Molecular genetics and biology of complex diseases - Juha Kere
Our group’s research focuses on the discovery of gene effects in complex human phenotypes, functional annotation of genes and characterization of gene networks in selected diseases. Three major projects involve the epigenetics and genetics of asthma and allergies (EpiGene project; Reinius & al. 2012, see selected publications), gene networks in dyslexia (Massinen & al. 2011, Tammimies & al. 2012), and human embryonal development from oocyte to implantation (unpublished). In addition, we have been characterizing the population structure of Sweden and Finland (Salmela & al. 2011).
Our group is interdisciplinary and includes members with solid background in genetics, biochemistry, molecular and cellular biology, biostatistics, bioinformatics, and model systems (mouse and zebrafish). We work in tight collaboration with clinical specialists and epidemiologists as well as leading experts on special methodologies, such as single-cell transcriptomics and brain imaging, and are involved in international consortia. We use modern genomics tools such as high-throughput sequencing for discovering gene variants and for gene expression profiling (RNAseq).

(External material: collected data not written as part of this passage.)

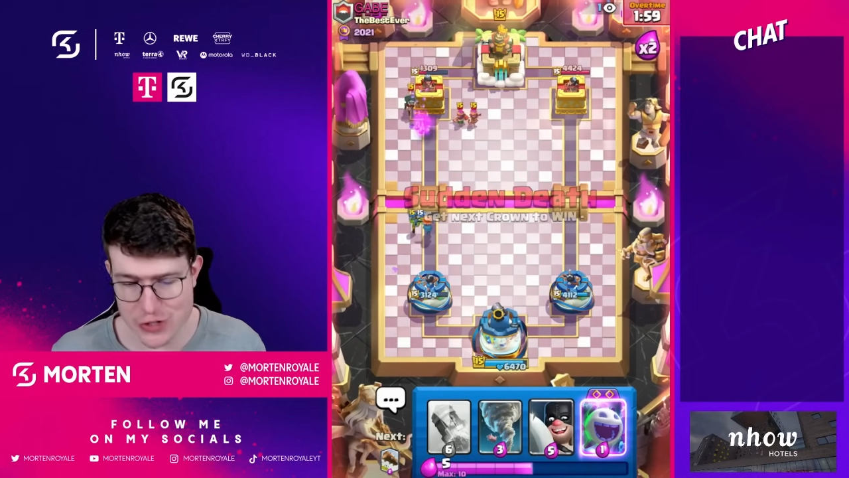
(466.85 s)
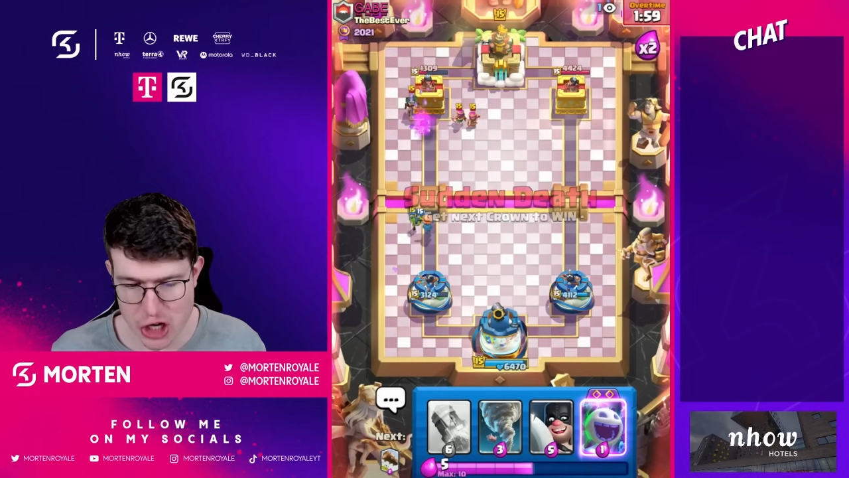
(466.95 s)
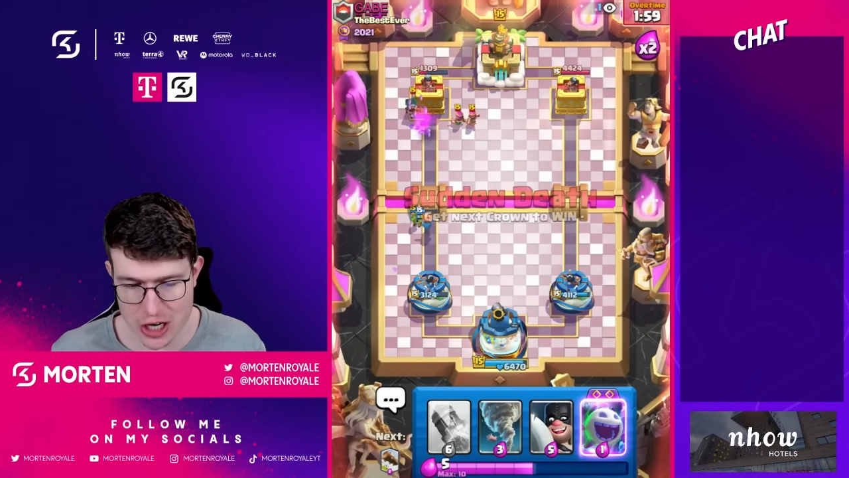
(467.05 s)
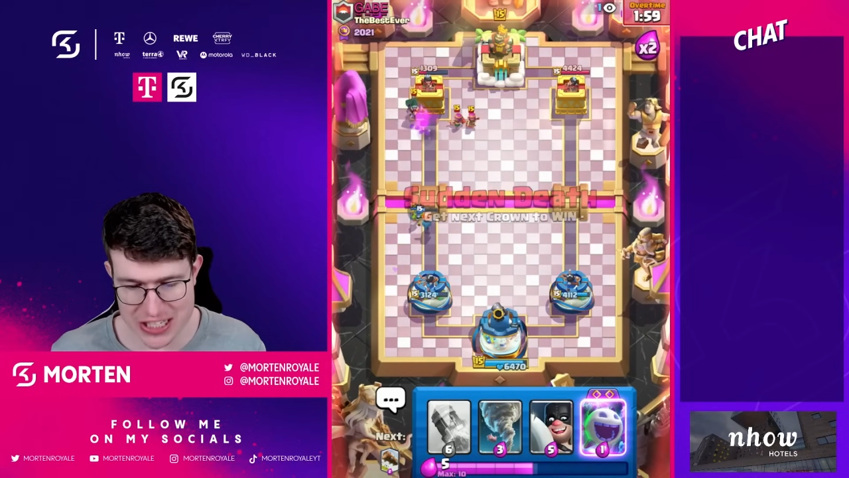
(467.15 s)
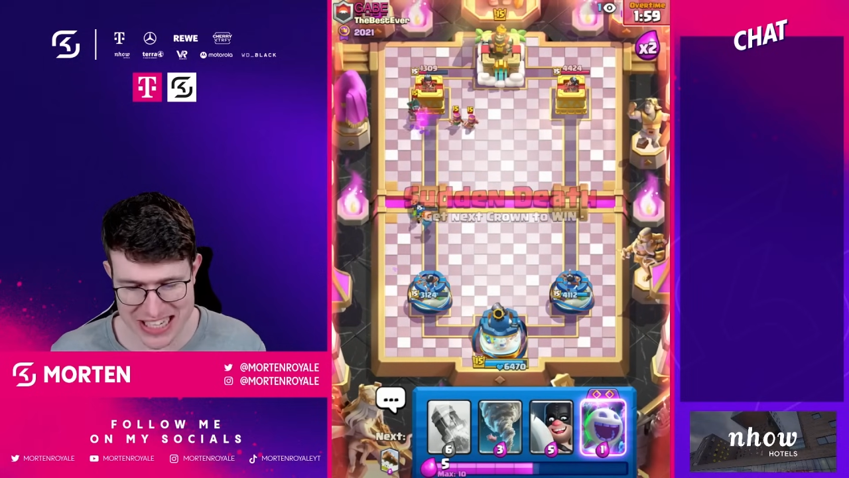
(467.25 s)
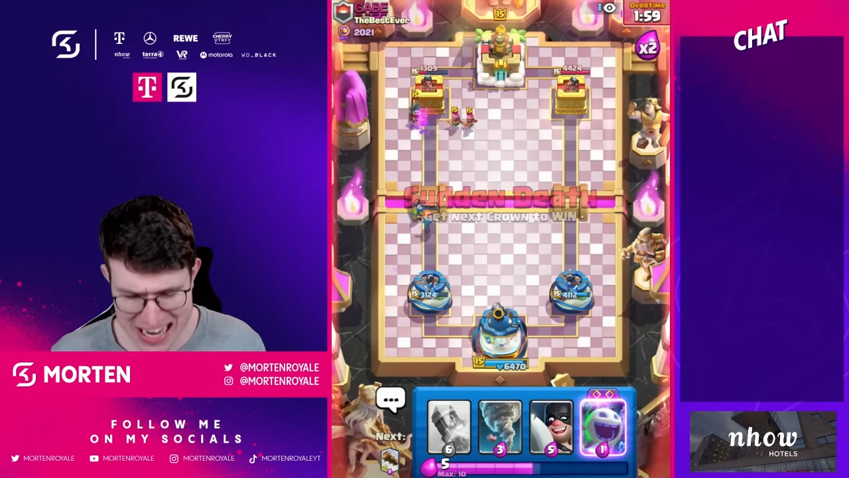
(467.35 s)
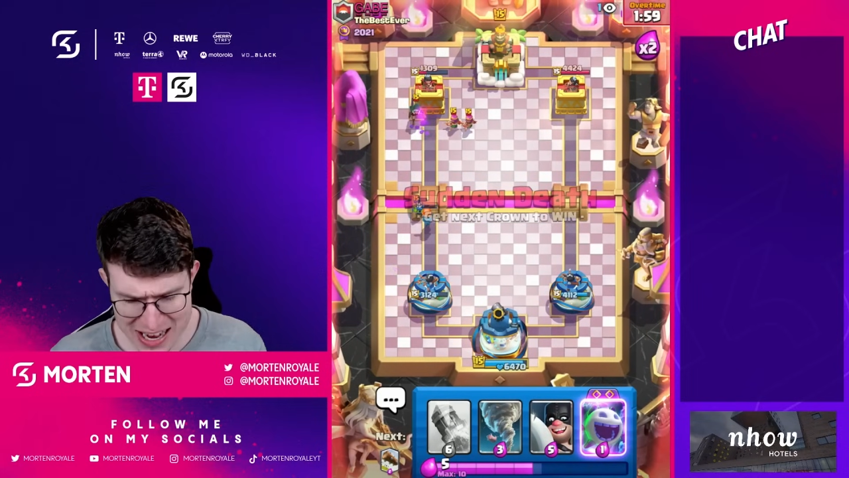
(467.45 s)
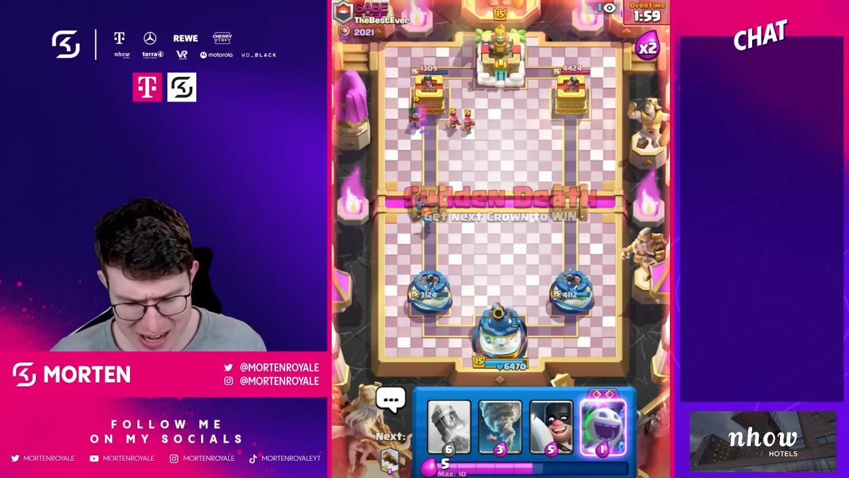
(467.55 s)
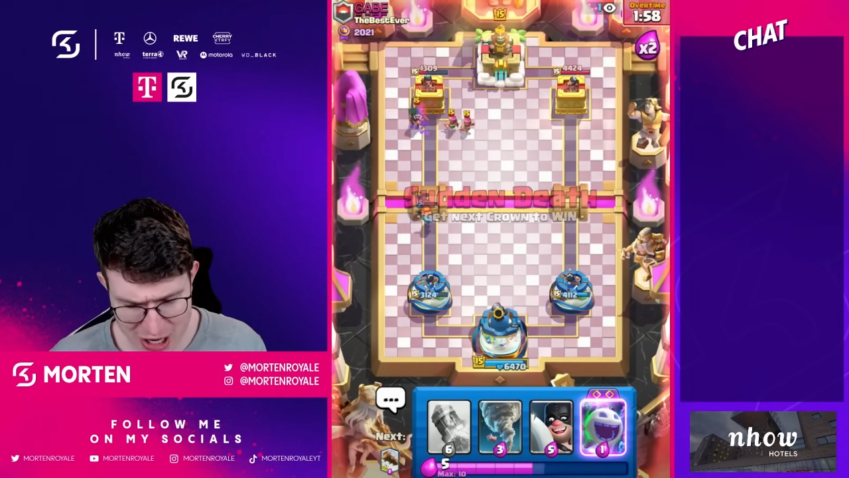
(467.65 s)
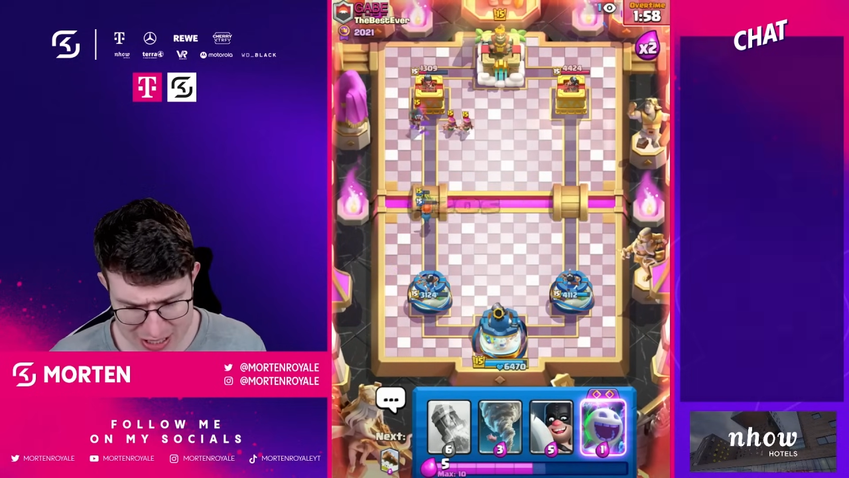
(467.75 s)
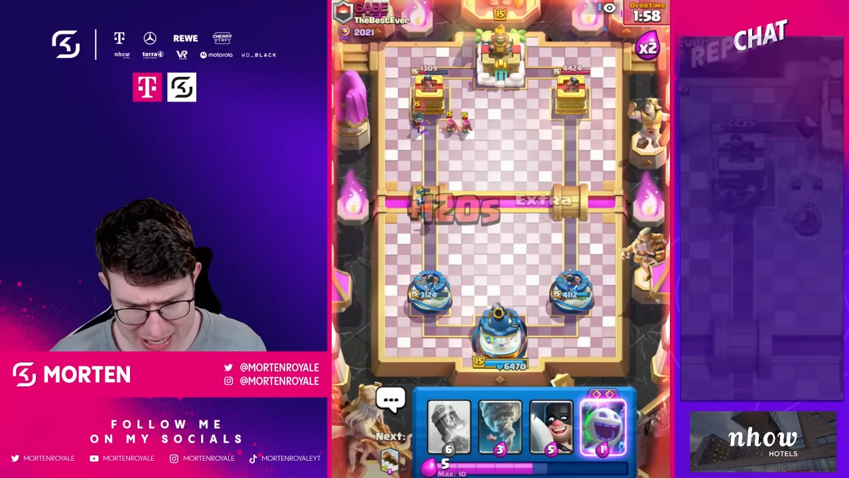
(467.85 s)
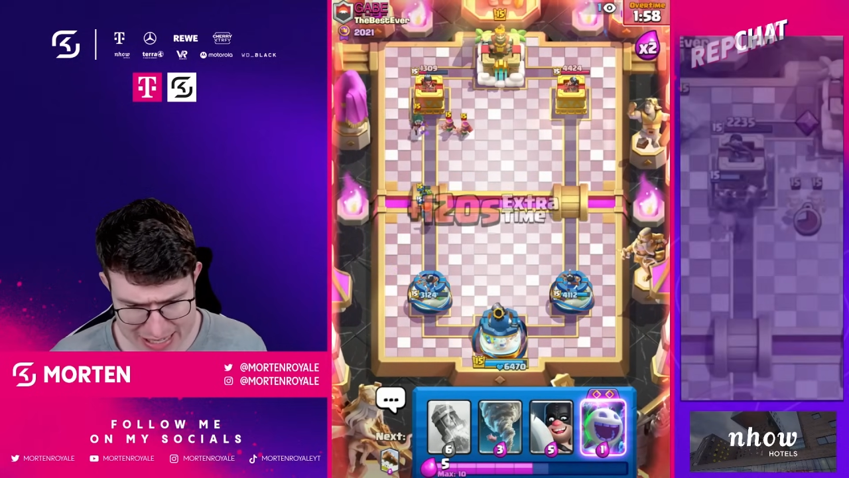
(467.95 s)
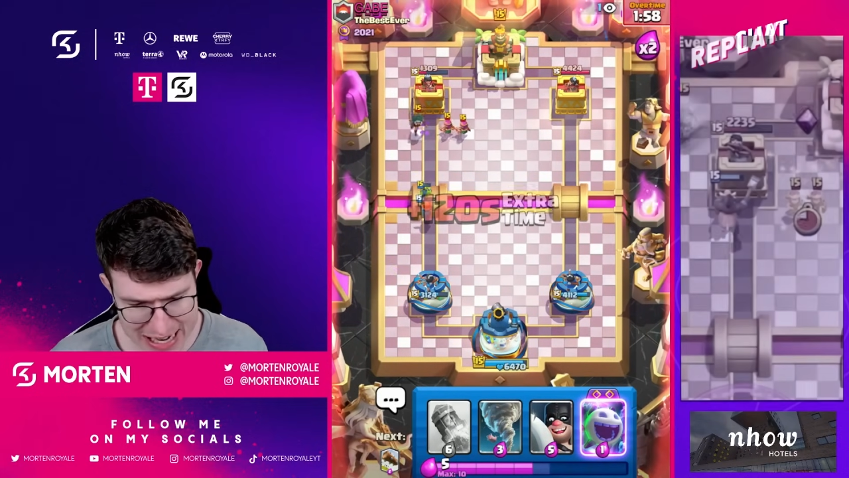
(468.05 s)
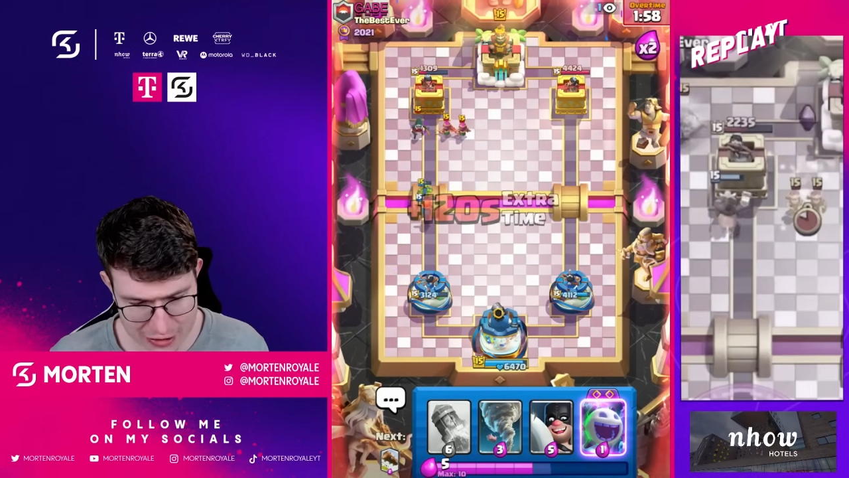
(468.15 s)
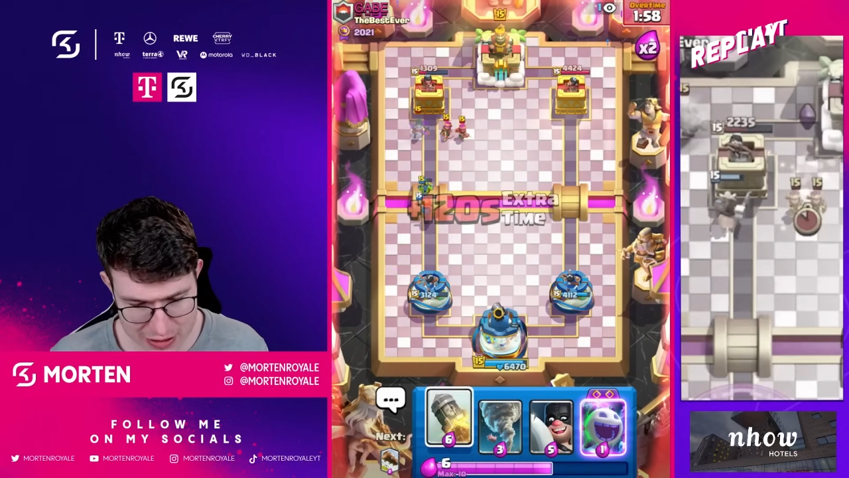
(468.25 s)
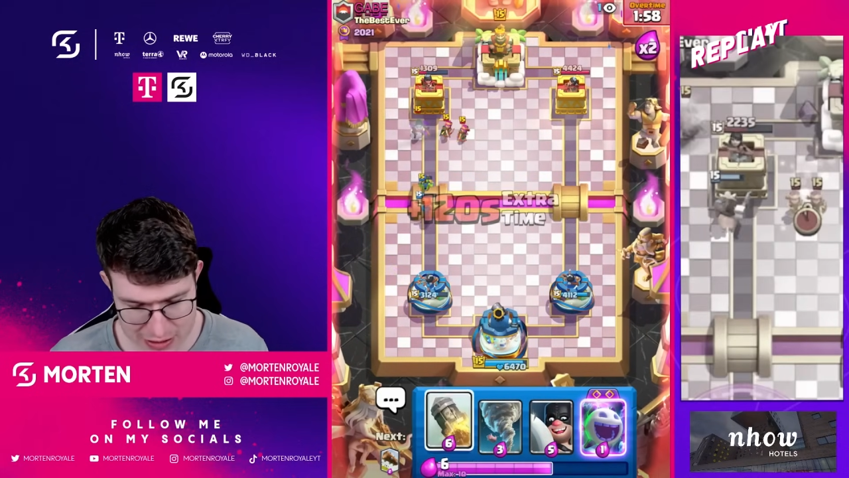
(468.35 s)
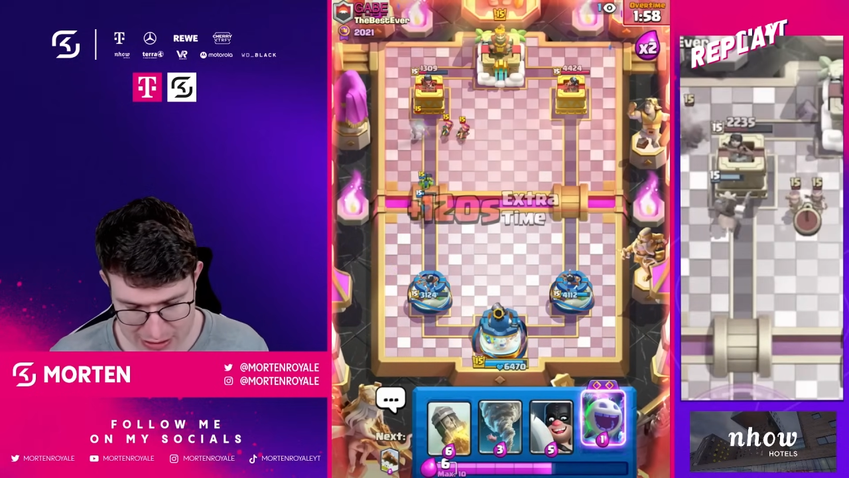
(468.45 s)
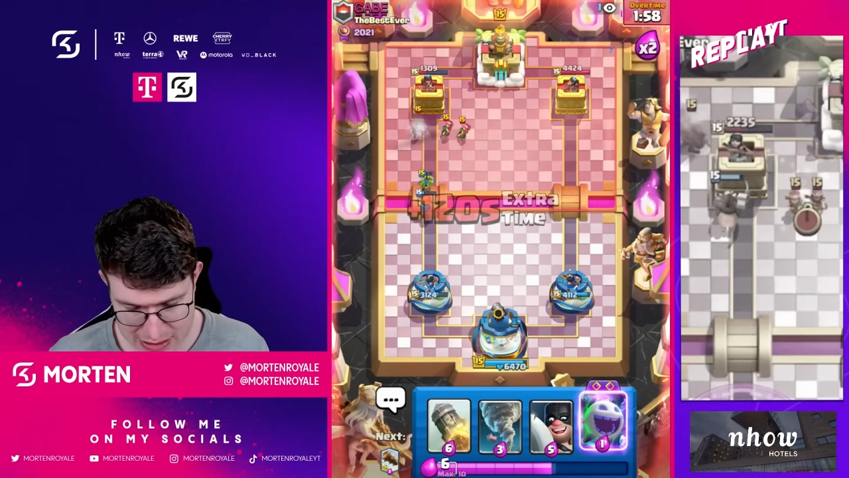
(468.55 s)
shots on the tower.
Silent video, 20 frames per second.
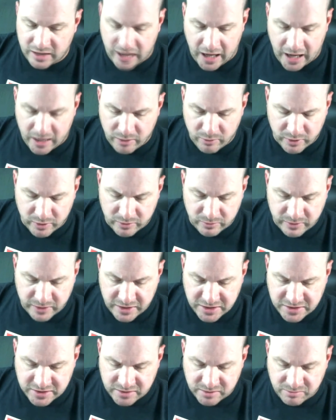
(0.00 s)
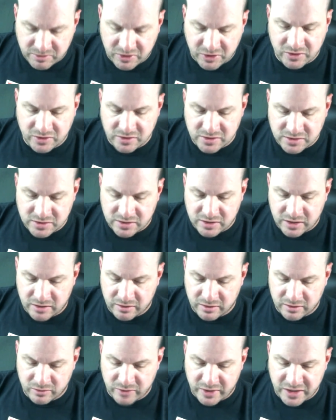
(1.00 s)
I wouldn't waste it because I'm
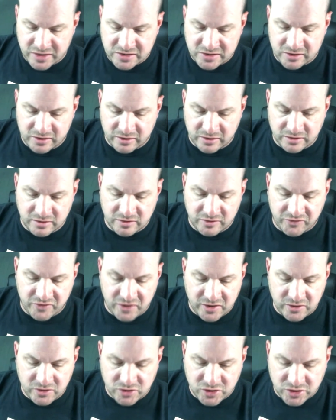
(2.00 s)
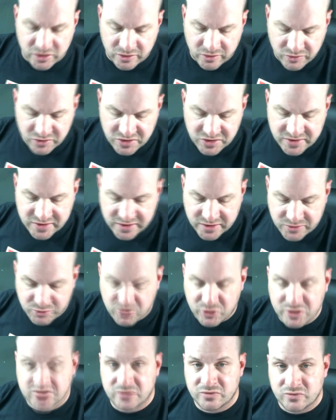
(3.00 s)
going to waste it on the Defender Shield, which is 6 points in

We have tight collaboration with University of Helsinki where Prof. Kere visits part-time based on a specific contract. This group structure provides an excellent training environment for both post- and predoctoral scientists.
Differences in DNA methylation between different white blood cell types are large and have implications for whole-blood methylation analyses. Methylation profiles (as assayed by the Illumina 450K methylation arrays) from six donors cluster in principal component analysis by cell type rather than individual variation.
I obtained my M.D. and M.Sc. degrees at the University of Cartagena (Colombia). In 2010, I joined Juha Kere’s group as a shared PhD student with Annika Scheynius group. My research is focused on genetic and epigenetic factors conferring susceptibility to atopic eczema, asthma and IgE sensitization. I am also interested in studying the immune response to nematodes.
I joined the Juha Kere group as a PhD student in 2012. My main research interest is studying the molecular mechanisms of the dyslexia candidate genes DYX1C1, DCDC2 and KIAA0319 and their involvement in cilia biology. Genetic studies have led to the identification of a number of dyslexia candidate genes. By performing functional studies we are aiming at understanding the molecular mechanisms of these genes and looking for common molecular pathways behind dyslexia. My favourite methods are immunohistochemistry and subsequent confocal imaging, quantitative PCR and protein biochemistry.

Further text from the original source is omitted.